#### Exercise requirements:
Each entry should be copied as it stands, leaving the pictures behind.

Stored data:
*** Block opens ***

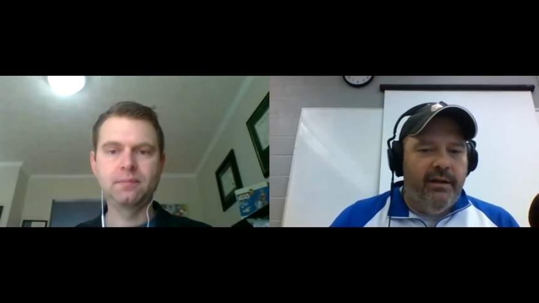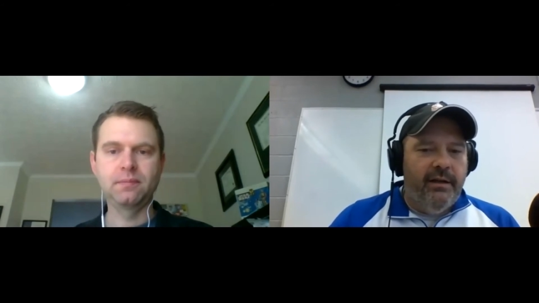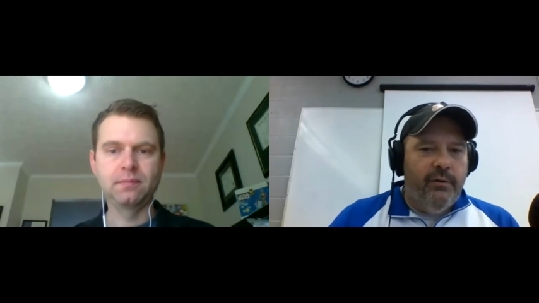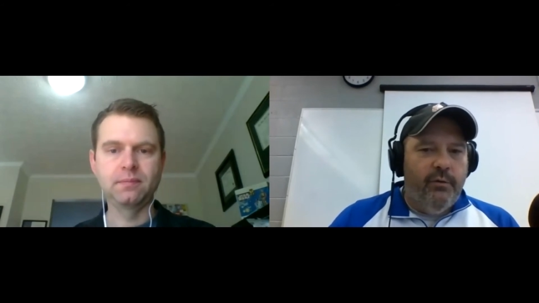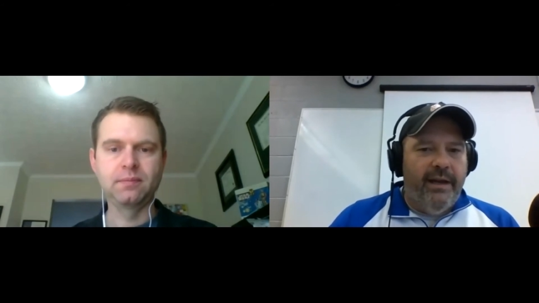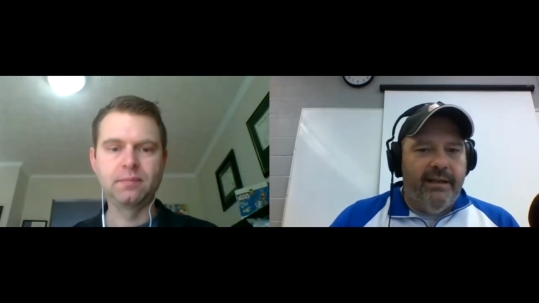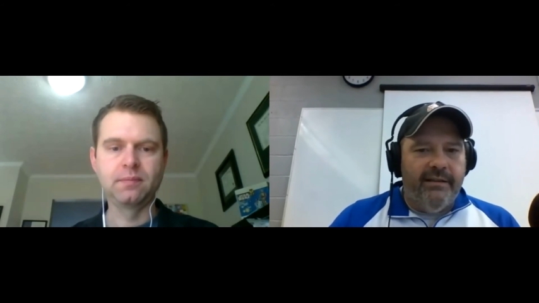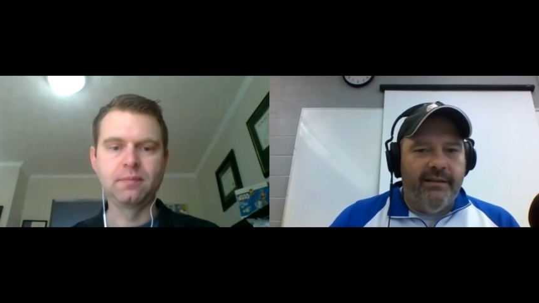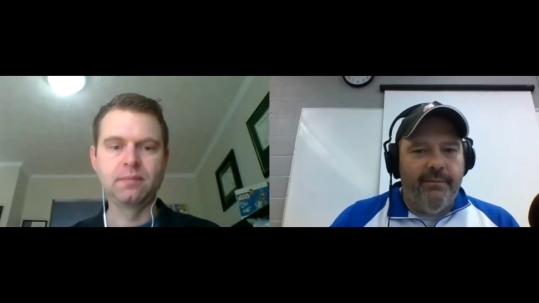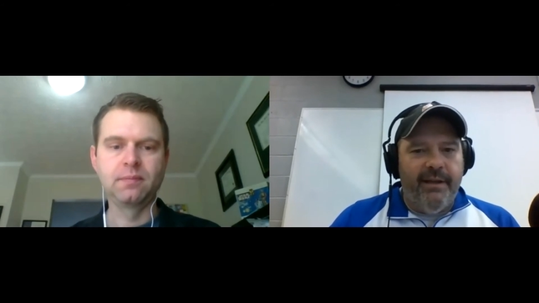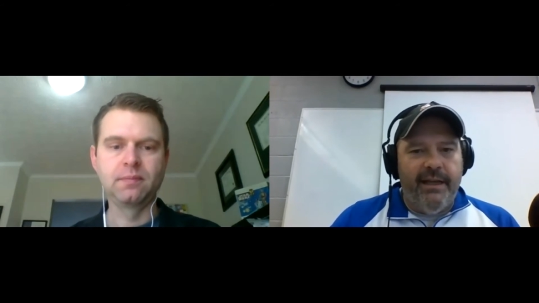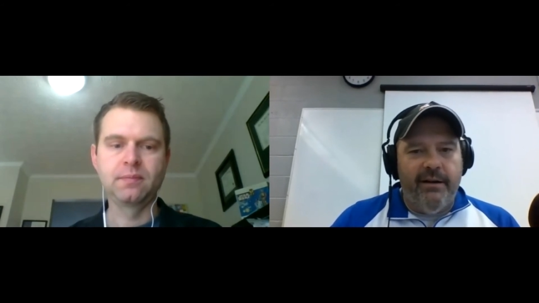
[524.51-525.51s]
Speaker 1: wins I
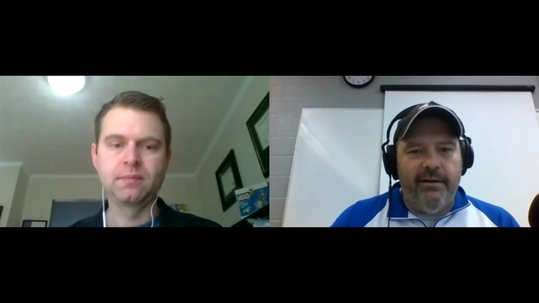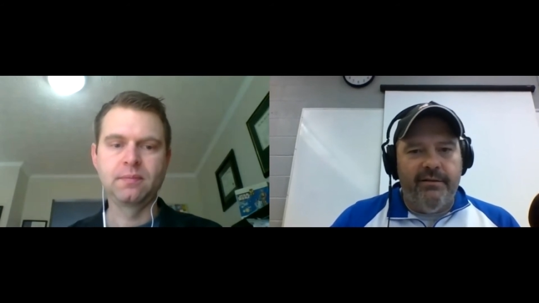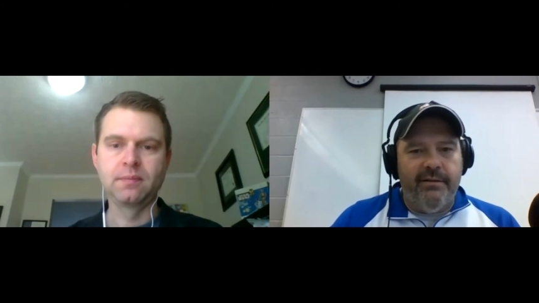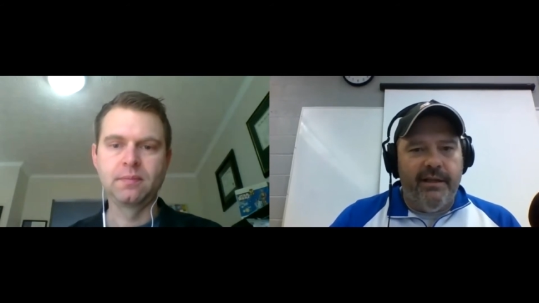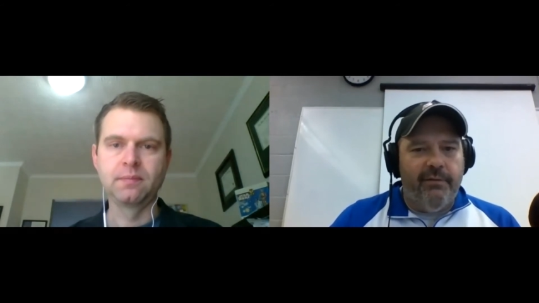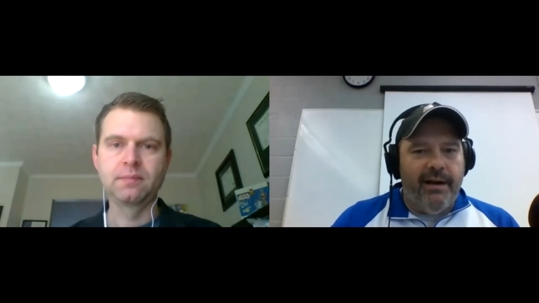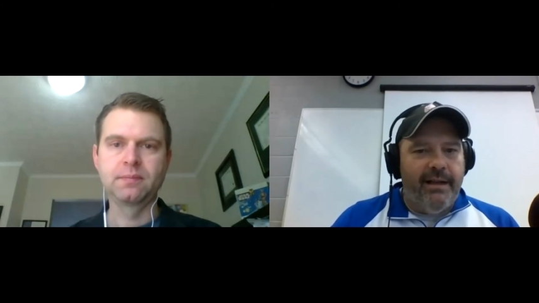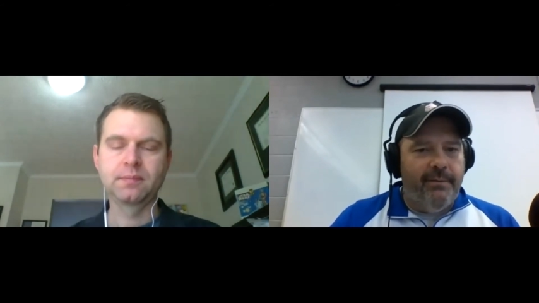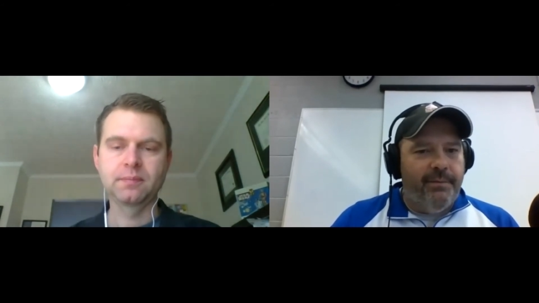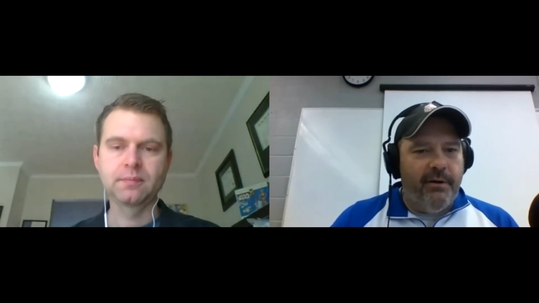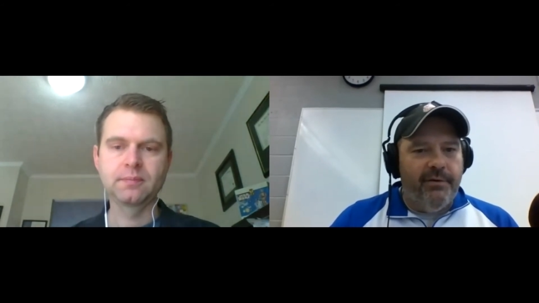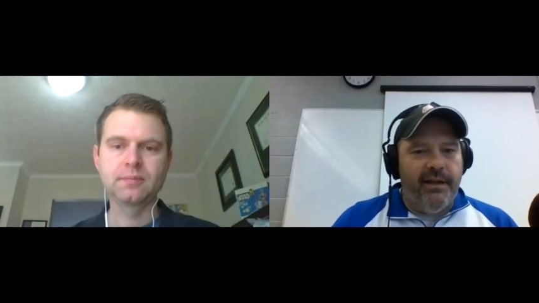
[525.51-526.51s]
mean they're they're right up
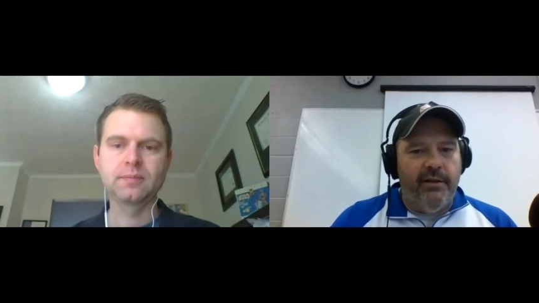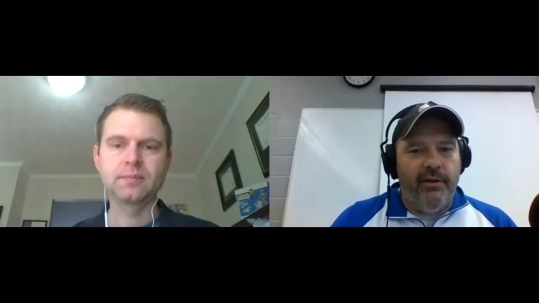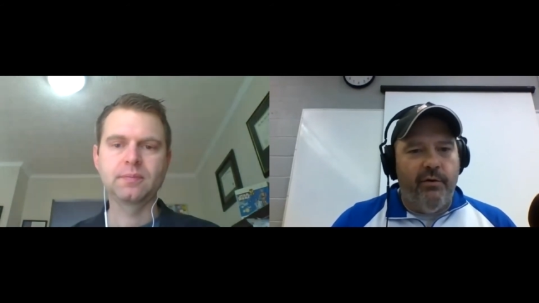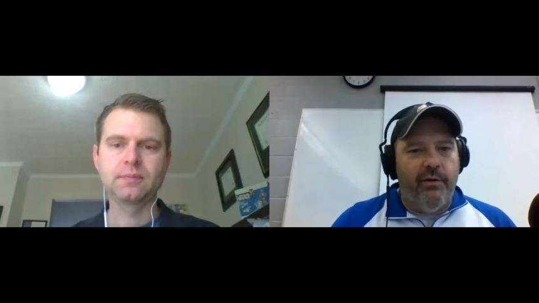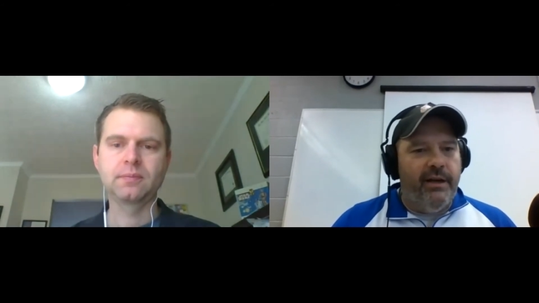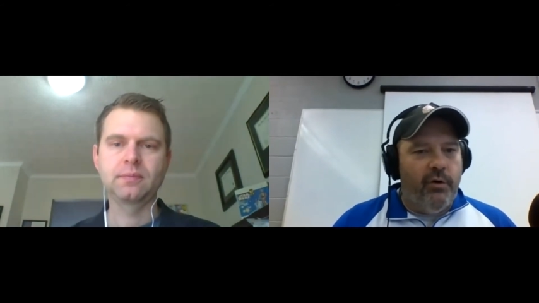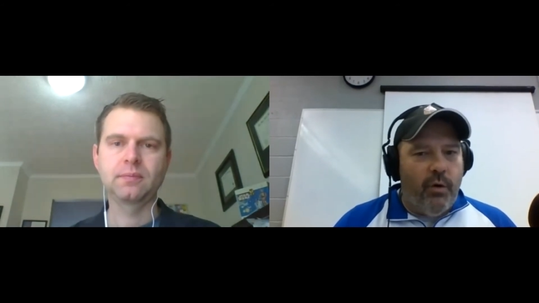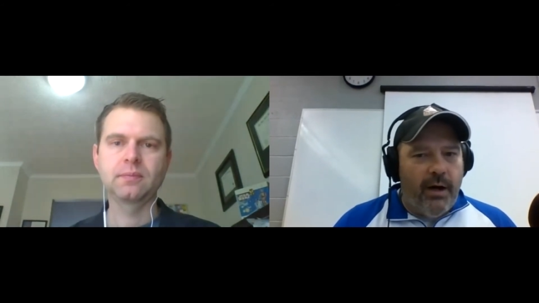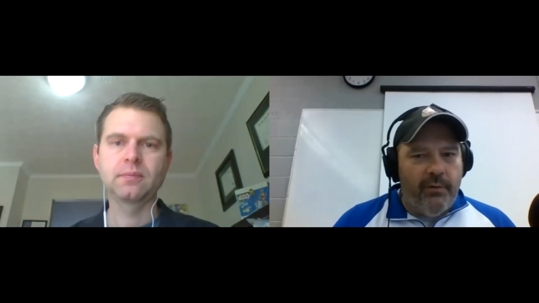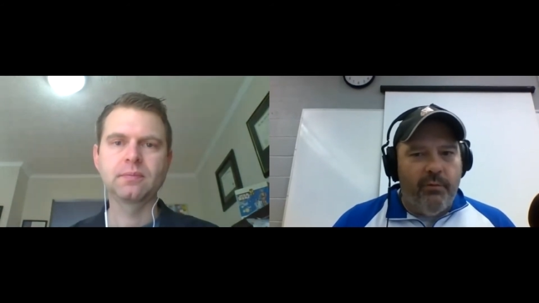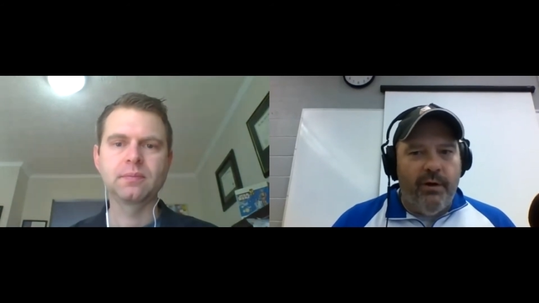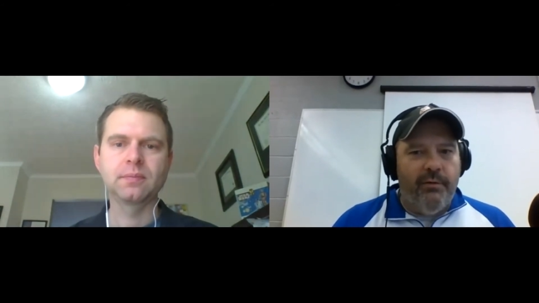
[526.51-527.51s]
there with Illinois in quad
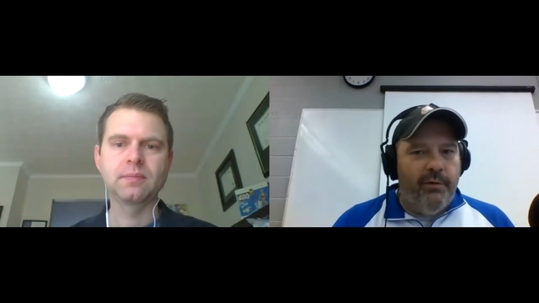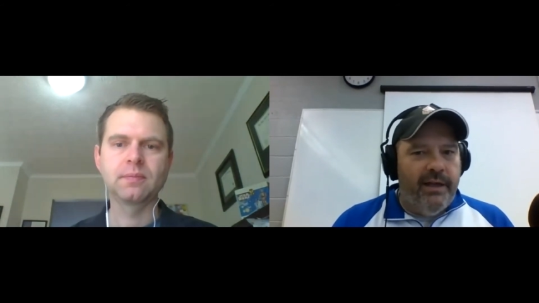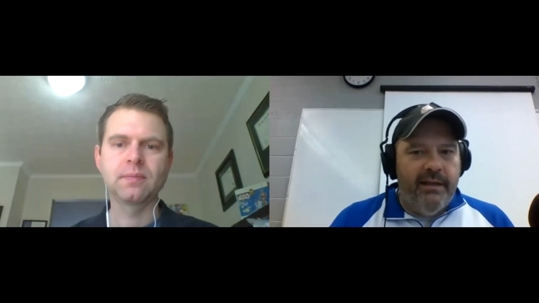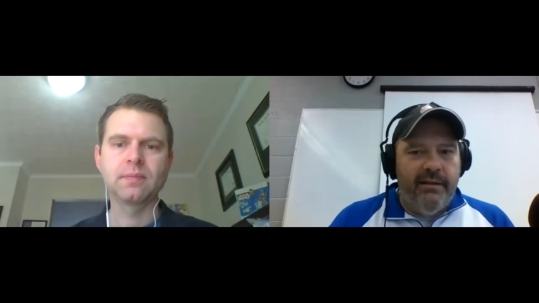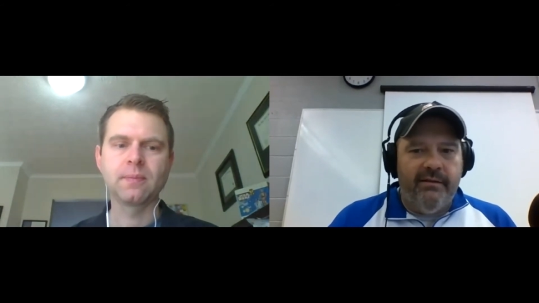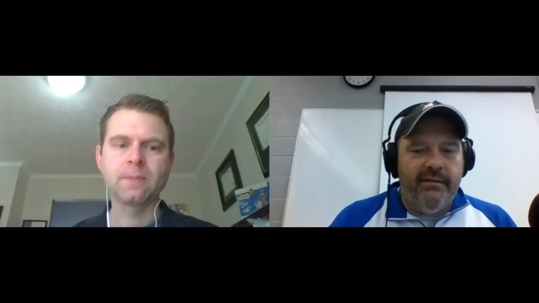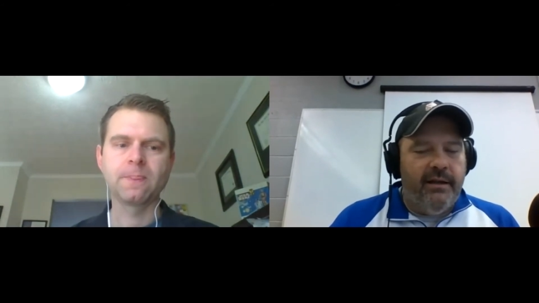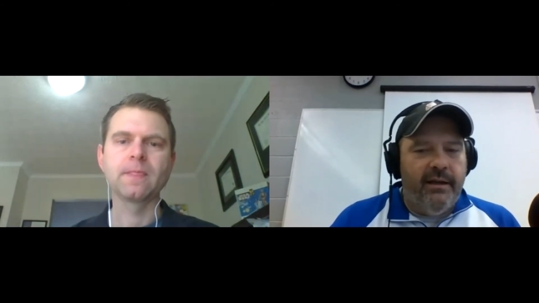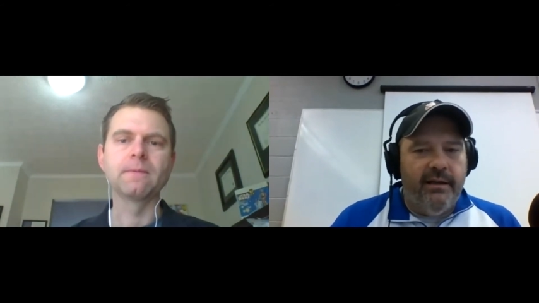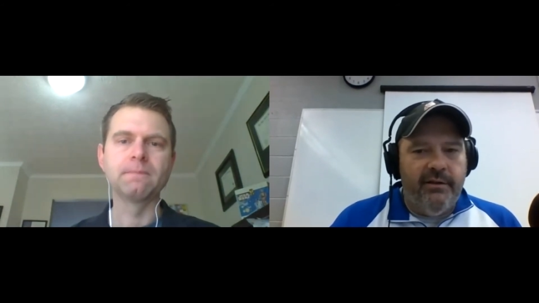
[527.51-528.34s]
one wins uh, mm-hmm.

*** Block closes ***

#### Problem solution:
[524.51-525.51s]
Speaker 1: wins I
[525.51-526.51s]
mean they're they're right up
[526.51-527.51s]
there with Illinois in quad
[527.51-528.34s]
one wins uh, mm-hmm.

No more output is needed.